== ACTION ITEM ==
Word for word, please copy the line containing "(709.01 s to 709.91 s)" and all lines after it in the entries below, and only those, leaving every picture out.
── THE DATA ──
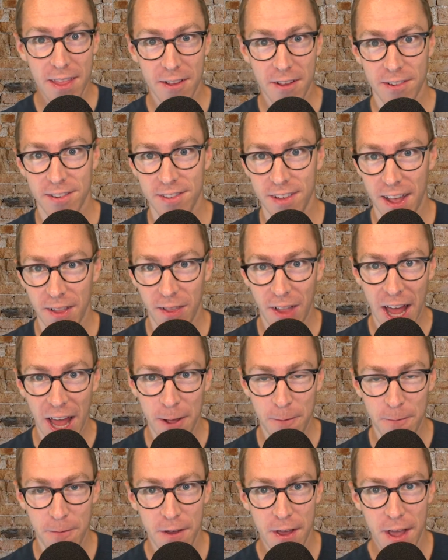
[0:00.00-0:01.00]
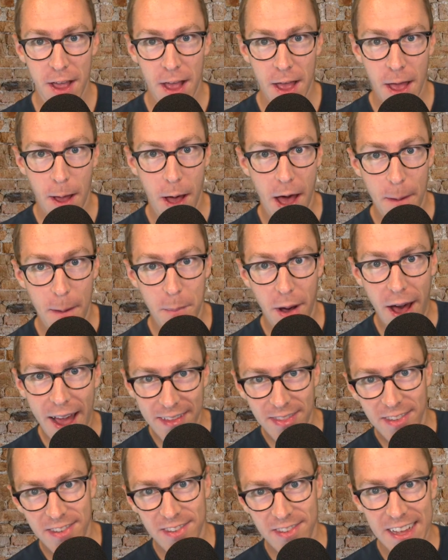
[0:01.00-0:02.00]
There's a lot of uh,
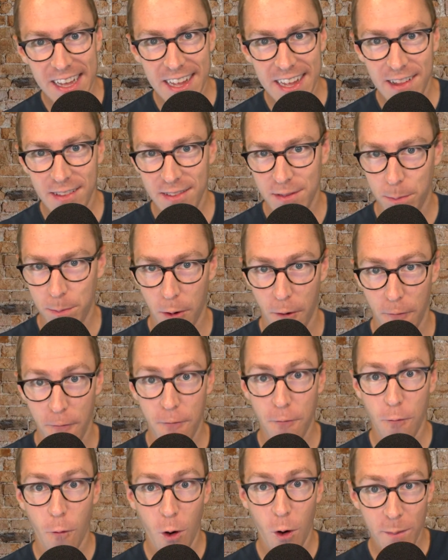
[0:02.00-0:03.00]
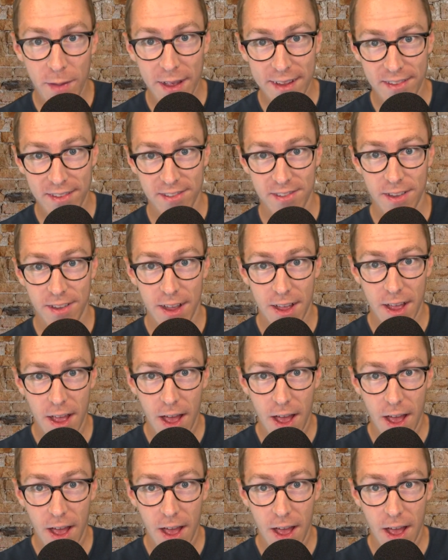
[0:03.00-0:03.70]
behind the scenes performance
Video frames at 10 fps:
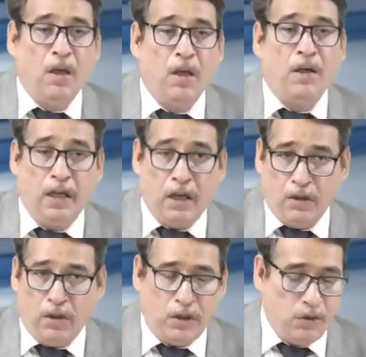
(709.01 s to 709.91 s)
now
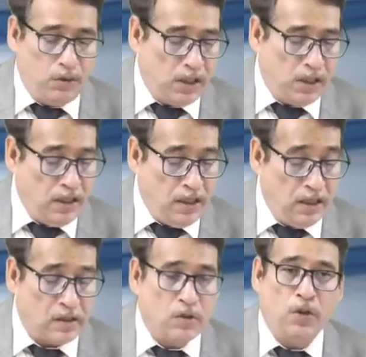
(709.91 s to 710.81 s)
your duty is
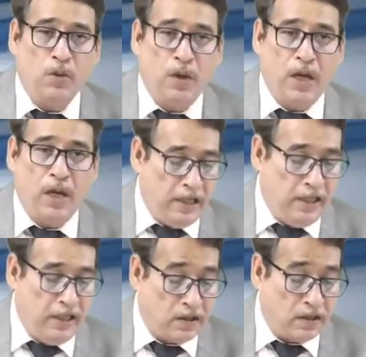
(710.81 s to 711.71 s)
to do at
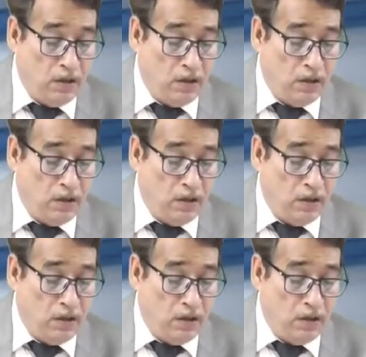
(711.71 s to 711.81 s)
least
───
== EXERCISE SOLUTION ==
(709.01 s to 709.91 s)
now
(709.91 s to 710.81 s)
your duty is
(710.81 s to 711.71 s)
to do at
(711.71 s to 711.81 s)
least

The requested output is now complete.